竹中土木は10日、静岡県沼津市の中間処理施設敷地造成工事の現場内で、建設用3Dプリンターを用いた階段工の施工見学会を開催した。工事の発注者である沼津市の職員約50人が参加。建設用3Dプリンターによる階段部の製作を見学するとともに、作業スピードや強度などで意見を交わした。
見学会が行われたのは市が発注した「令和5年度沼津市新中間処理施設敷地造成工事」。新たなごみ処理施設の建て替え用地を造成している。施工は竹中土木・集組JV。工期は2023年10月17日~26年3月14日となっている。
建設用3Dプリンターで17段の階段を製作する。高低差3・4メートル、斜距離5・8メートル、横幅2・4メートルの大きさ。プリンターで造形できる大きさを考慮し、横方向に2ブロック、縦方向は3ブロックの計6ブロックに分割し、造形する。完成後はクレーンでつり上げて重力式擁壁に取り付ける。

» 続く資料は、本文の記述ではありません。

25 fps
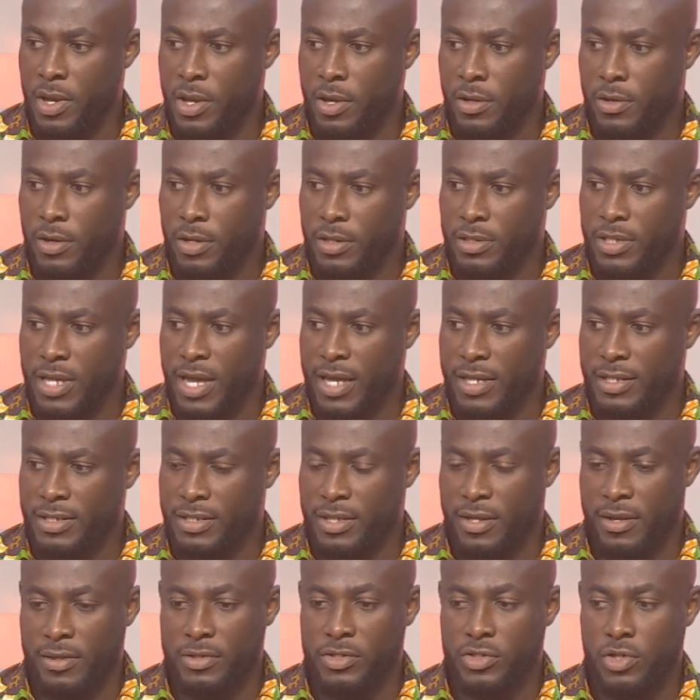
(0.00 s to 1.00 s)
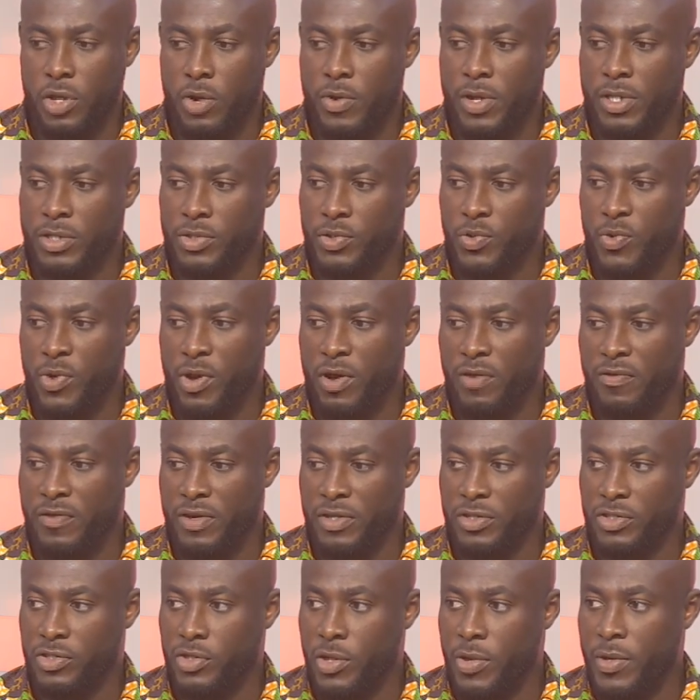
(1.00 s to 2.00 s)
because that is the surest way of
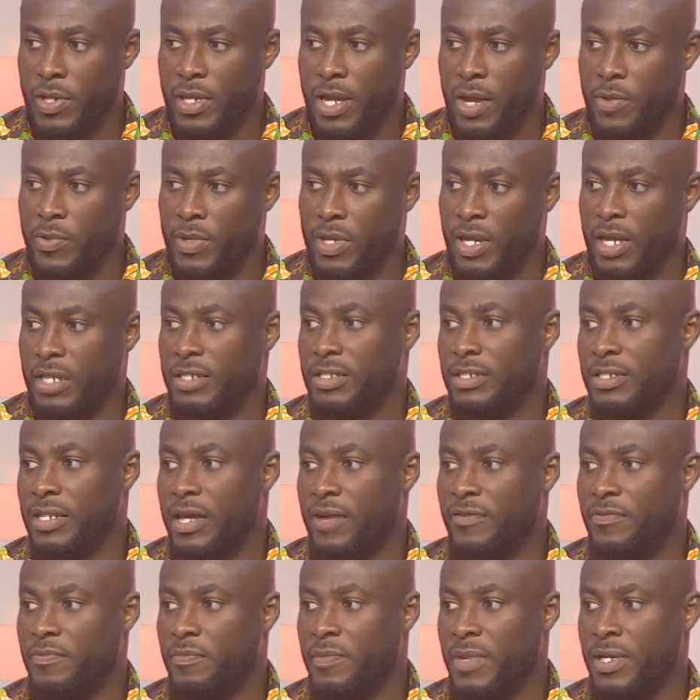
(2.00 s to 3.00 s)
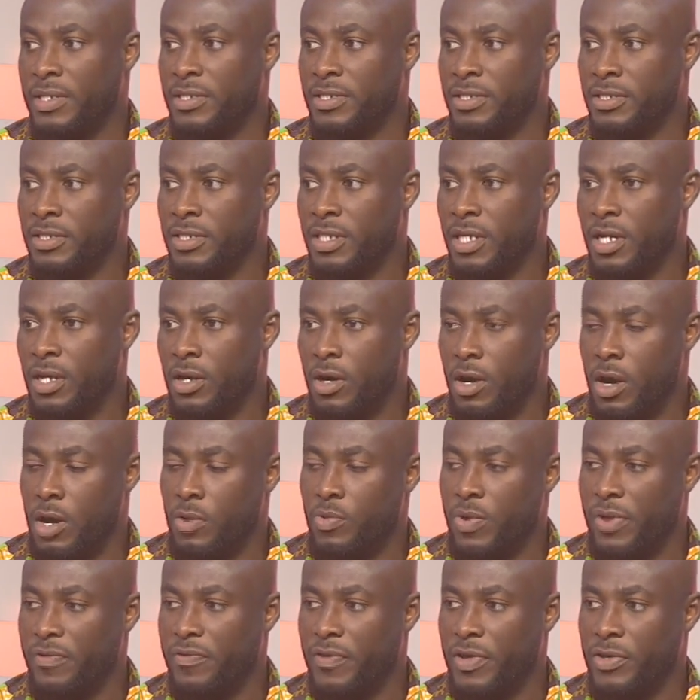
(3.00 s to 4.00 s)
ensuring that we get enough money or
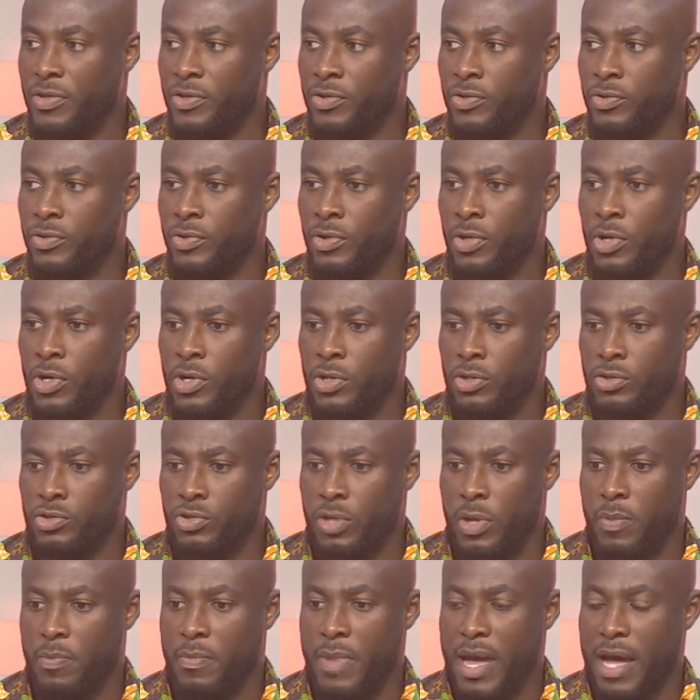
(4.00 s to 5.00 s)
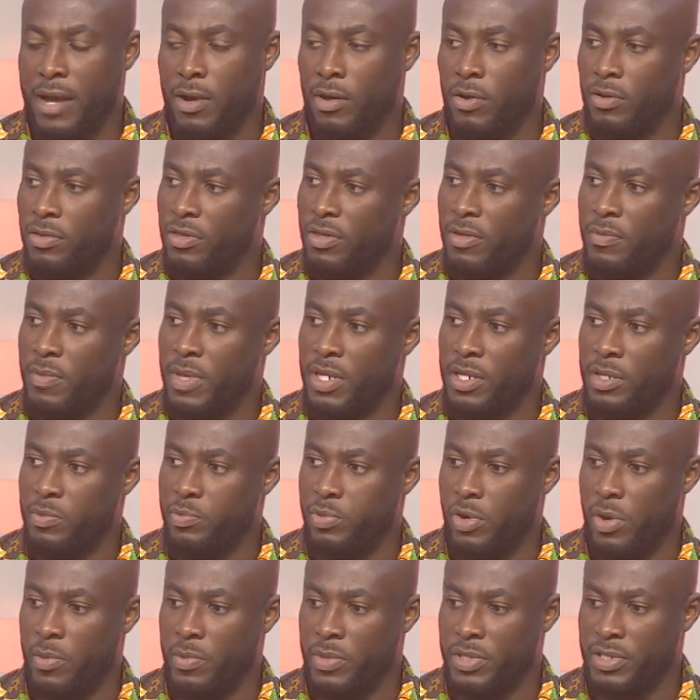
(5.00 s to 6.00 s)
revenue to embark on the many
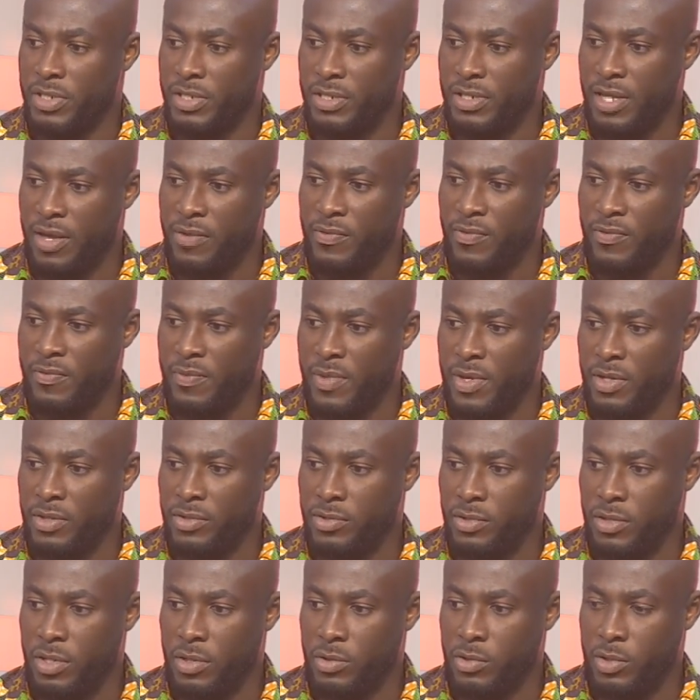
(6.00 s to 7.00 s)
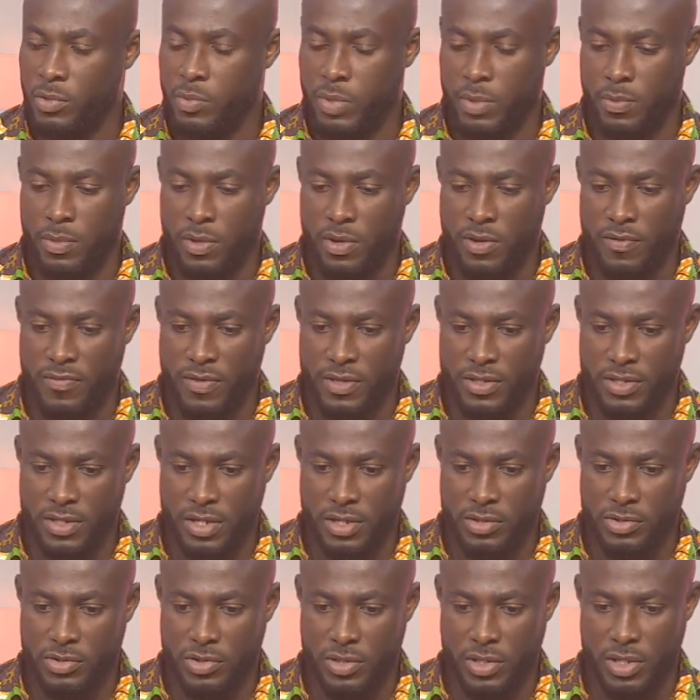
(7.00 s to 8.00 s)
promises that we've made to the good people of this
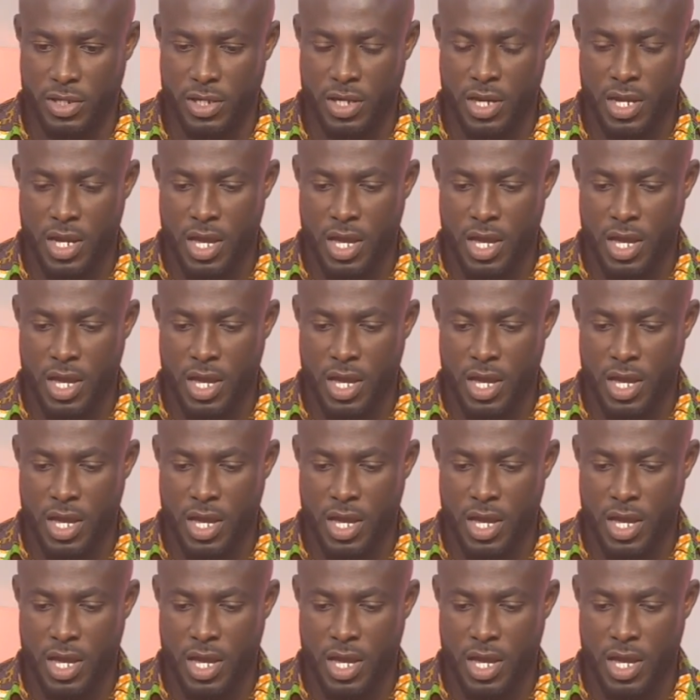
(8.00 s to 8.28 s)
country.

パソコンで各ブロックの3Dモデルを作成し、データに従ってプリンターが専用モルタルを層状に積層していく。形状は階段を横にした格好で、段差部は中空状となる。1層(1センチ)ごと積層し、先に積層したモルタルが後から積層されるモルタルの重さで変形しないよう、注意しながら120回積み重ねて1・2メートルの高さにする。中空状部分はコンクリートを充填し、養生期間は約3日となる。

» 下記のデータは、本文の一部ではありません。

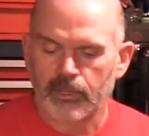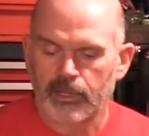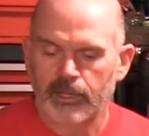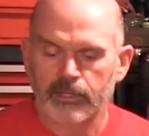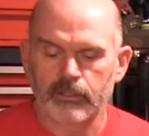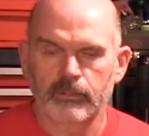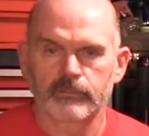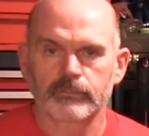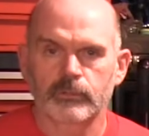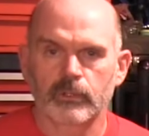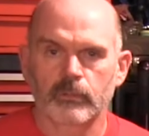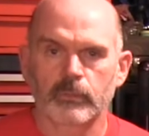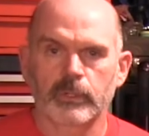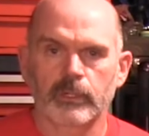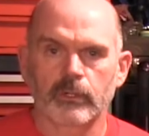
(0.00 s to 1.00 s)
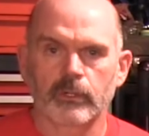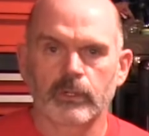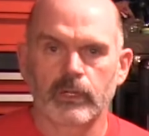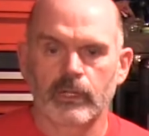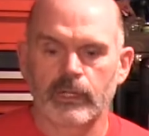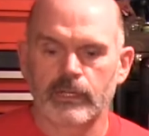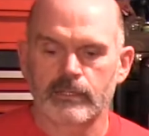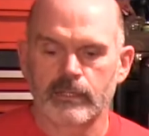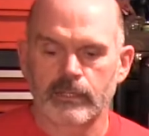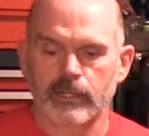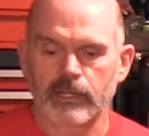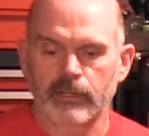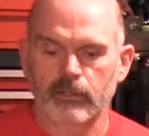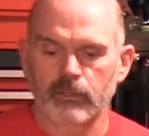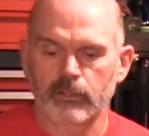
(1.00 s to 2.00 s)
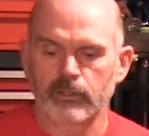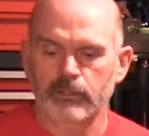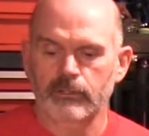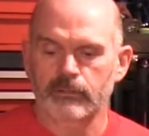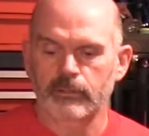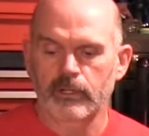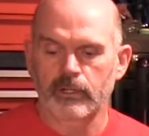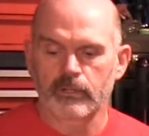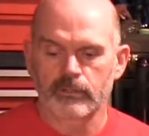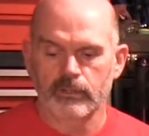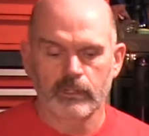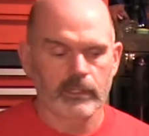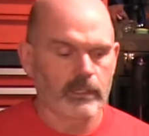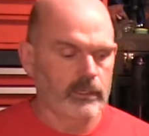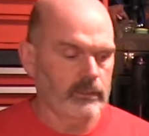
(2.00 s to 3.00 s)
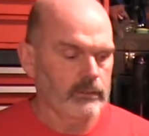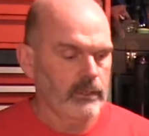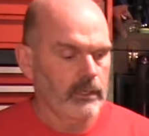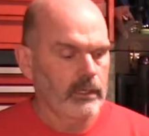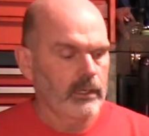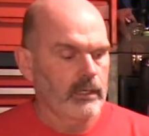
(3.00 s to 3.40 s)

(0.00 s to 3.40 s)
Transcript: had to sort of relearn a lesson that I had learned years ago.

作業員が1段ずつ施工する場合と比較し、工期短縮や省人化が可能になる。足場を組む必要がないため安全性も高い。同社の柿澤雅樹技術開発部長は「3Dプリンターを活用した現場は今回が2現場目になる。円形など小回りが利く複雑な造形にメリットがあり、上手に活用すれば省人化や施工性の向上につながる」とし、今後も積極的に活用する方針だ。